- [Given records]:
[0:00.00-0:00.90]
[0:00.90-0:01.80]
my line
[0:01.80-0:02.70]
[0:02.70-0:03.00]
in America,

...

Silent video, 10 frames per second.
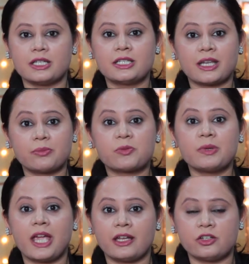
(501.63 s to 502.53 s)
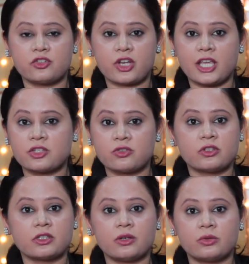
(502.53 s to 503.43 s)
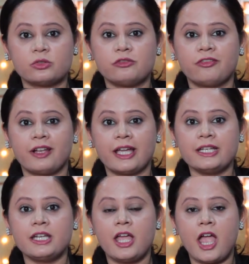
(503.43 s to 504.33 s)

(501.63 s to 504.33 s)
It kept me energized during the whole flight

* * *

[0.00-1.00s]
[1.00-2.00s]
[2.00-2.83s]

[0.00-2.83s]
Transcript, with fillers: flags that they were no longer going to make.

- [Directions for this task]: In the listing above, find the line with "[1.00-2.00s]" and the line with "Transcript, with fillers: flags", then reproduce both and every line between them exactly.

- [Solution to this problem]:
[1.00-2.00s]
[2.00-2.83s]

[0.00-2.83s]
Transcript, with fillers: flags that they were no longer going to make.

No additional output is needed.